=== Listed records ===
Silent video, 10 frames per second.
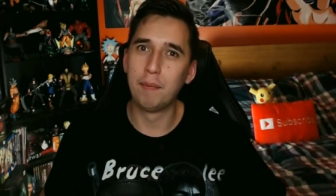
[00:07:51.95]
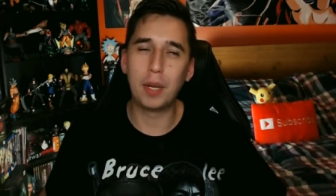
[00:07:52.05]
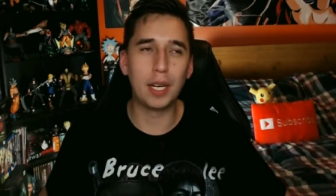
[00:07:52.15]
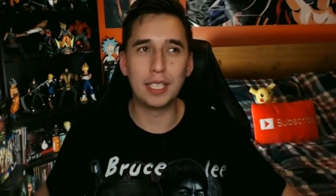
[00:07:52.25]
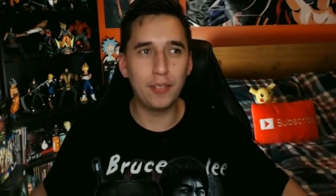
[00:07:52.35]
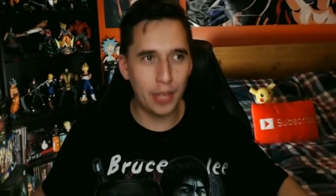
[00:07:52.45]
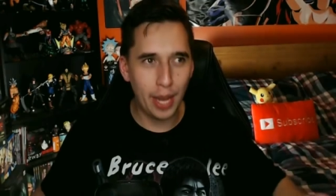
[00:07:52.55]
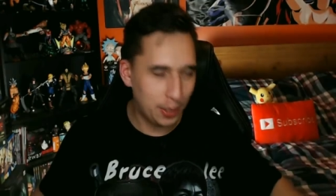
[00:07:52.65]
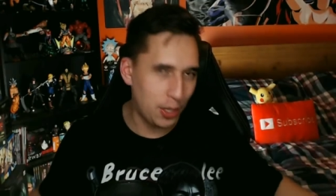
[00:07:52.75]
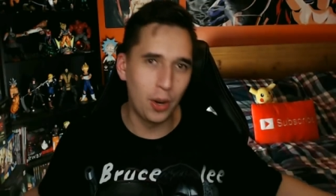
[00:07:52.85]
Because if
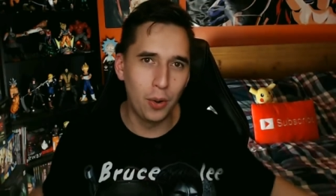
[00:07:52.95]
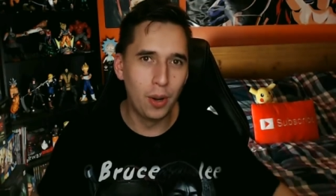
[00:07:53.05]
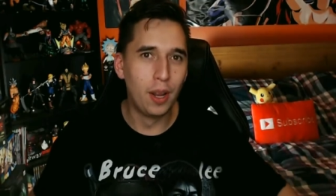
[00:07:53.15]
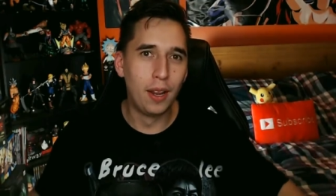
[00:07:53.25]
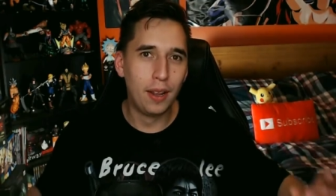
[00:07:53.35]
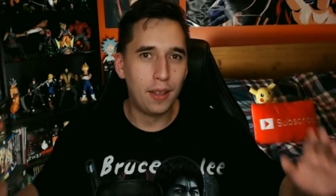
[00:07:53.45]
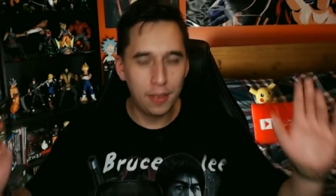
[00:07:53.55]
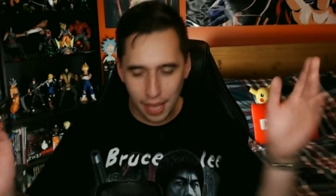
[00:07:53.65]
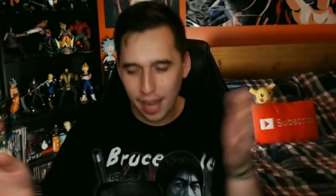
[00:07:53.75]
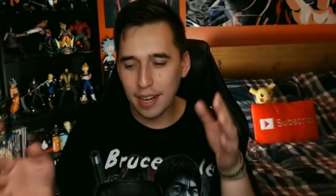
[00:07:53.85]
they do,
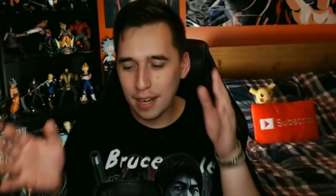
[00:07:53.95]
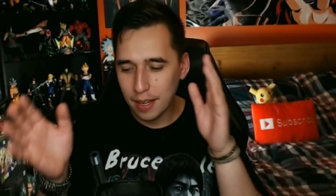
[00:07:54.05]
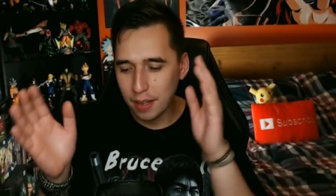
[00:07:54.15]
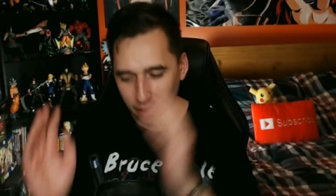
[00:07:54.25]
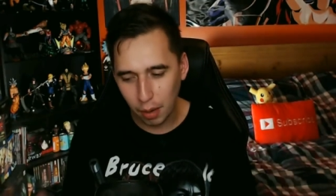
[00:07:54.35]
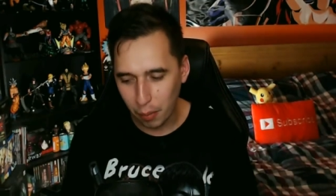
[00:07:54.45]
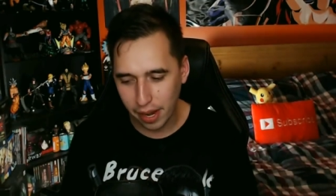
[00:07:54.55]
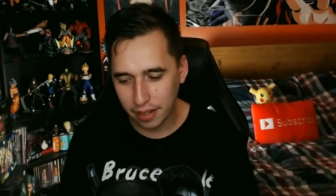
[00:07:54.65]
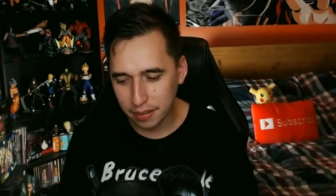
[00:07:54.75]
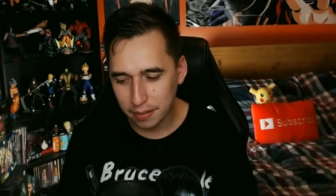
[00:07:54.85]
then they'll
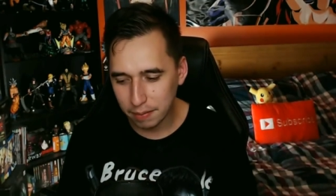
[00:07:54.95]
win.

=== What this task involves ===
Every entry above should be printed again exactly, except for the pictures.

=== Result of the exercise ===
Silent video, 10 frames per second.
[00:07:51.95]
[00:07:52.05]
[00:07:52.15]
[00:07:52.25]
[00:07:52.35]
[00:07:52.45]
[00:07:52.55]
[00:07:52.65]
[00:07:52.75]
[00:07:52.85]
Because if
[00:07:52.95]
[00:07:53.05]
[00:07:53.15]
[00:07:53.25]
[00:07:53.35]
[00:07:53.45]
[00:07:53.55]
[00:07:53.65]
[00:07:53.75]
[00:07:53.85]
they do,
[00:07:53.95]
[00:07:54.05]
[00:07:54.15]
[00:07:54.25]
[00:07:54.35]
[00:07:54.45]
[00:07:54.55]
[00:07:54.65]
[00:07:54.75]
[00:07:54.85]
then they'll
[00:07:54.95]
win.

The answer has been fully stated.